L’autoscuola Bracchi compie 70 anni: “Siamo nel periodo più difficile”

17 Dicembre 2020

“Prima i giovani non vedevano l’ora di ottenere la patente, appena possibile. Oggi, invece, tanti ragazzi aspettano a iscriversi”. In settant’anni di vita, l’autoscuola Bracchi di Piacenza non ha misurato solo l’evoluzione del settore, ma anche quella della nostra società: “In passato la gente faceva il conto alla rovescia per avere la licenza di guida. Adesso il mondo è cambiato, ci sono più mezzi di trasporto e altre opportunità, alcune mansioni professionali si svolgono persino tra le mura di casa e necessitano di meno spostamenti. E così molti giovani non s’iscrivono all’esame di guida allo scoccare della maggiore età, ma si prendono qualche anno in più. La patente, però, resta una grande emozione, e un simbolo assoluto di autonomia”. E’ Barbara Bracchi, titolare insieme al fratello Michele e alla sorella Maria Grazia, a ripercorrere la lunga storia dell’autoscuola fondata da suo padre, il cavaliere Armando Bracchi, deceduto nel 1991.
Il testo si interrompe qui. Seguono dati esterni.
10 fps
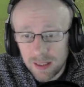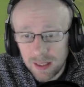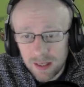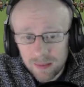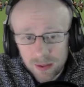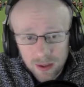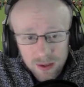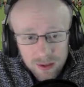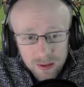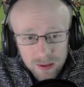I'm not
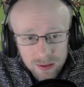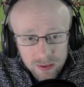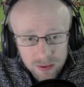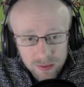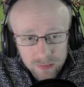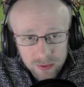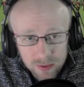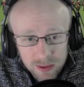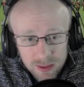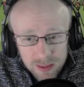looking
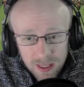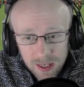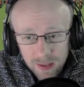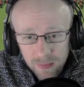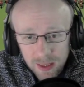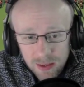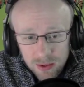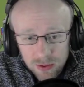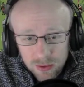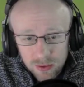forward to this game at
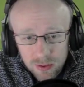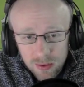all.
“Nel 1947 Armando iniziò a gestire la propria attività, ma la licenza fu formalizzata tre anni più tardi. Nel periodo del dopoguerra, con il boom della motorizzazione e delle conquiste sociali, fu lungimirante. E le scuoleguida si ritagliarono pian piano un ruolo centrale”. Oggi, invece, il contesto è drammatico: “La pandemia ha causato una crisi pesante – rimarca Barbara – le autoscuole sono rimaste chiuse del tutto per due mesi e mezzo. Le perdite economiche sono gravi, il nostro settore è stato pesantemente colpito, ma non bisogna perdere la fiducia nel futuro”.